*Instructions to follow:* From the line containing "[00:00:37.77 to 00:00:38.67]" through the last line of the entries below, print each line exactly. Pictures stay out.

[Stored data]
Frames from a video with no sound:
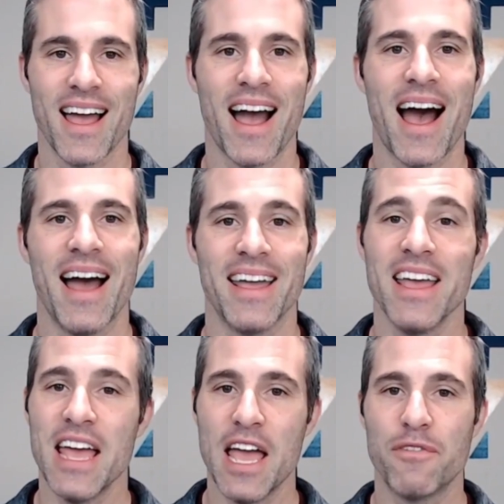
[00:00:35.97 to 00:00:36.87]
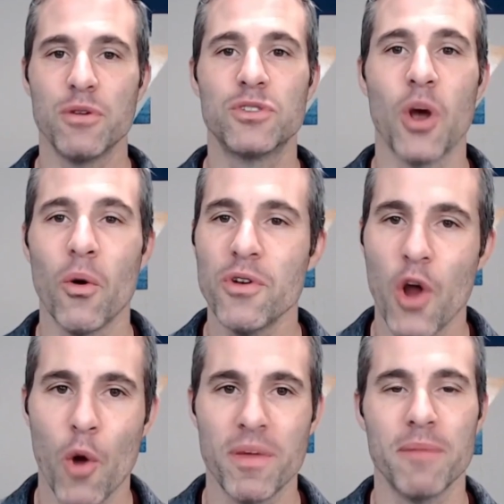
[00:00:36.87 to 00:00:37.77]
Hi, if you don't
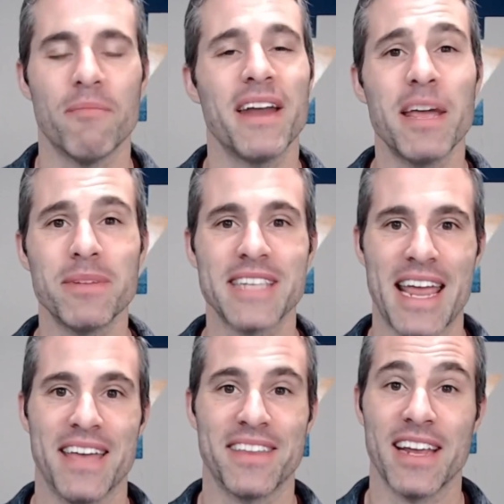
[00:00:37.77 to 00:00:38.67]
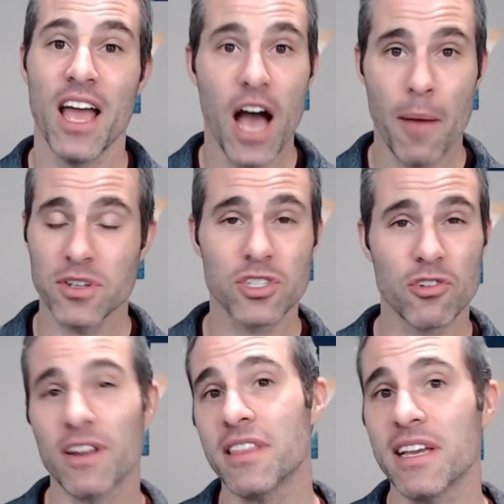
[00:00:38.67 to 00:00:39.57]
know me, my name is Anthony. I'm a
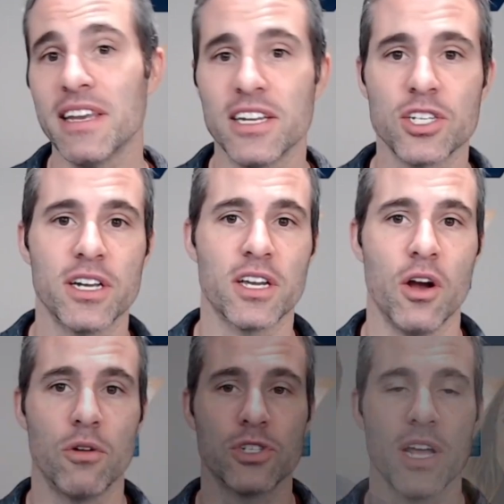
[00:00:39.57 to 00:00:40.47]
strength and conditioning coach,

*Your solution:*
[00:00:37.77 to 00:00:38.67]
[00:00:38.67 to 00:00:39.57]
know me, my name is Anthony. I'm a
[00:00:39.57 to 00:00:40.47]
strength and conditioning coach,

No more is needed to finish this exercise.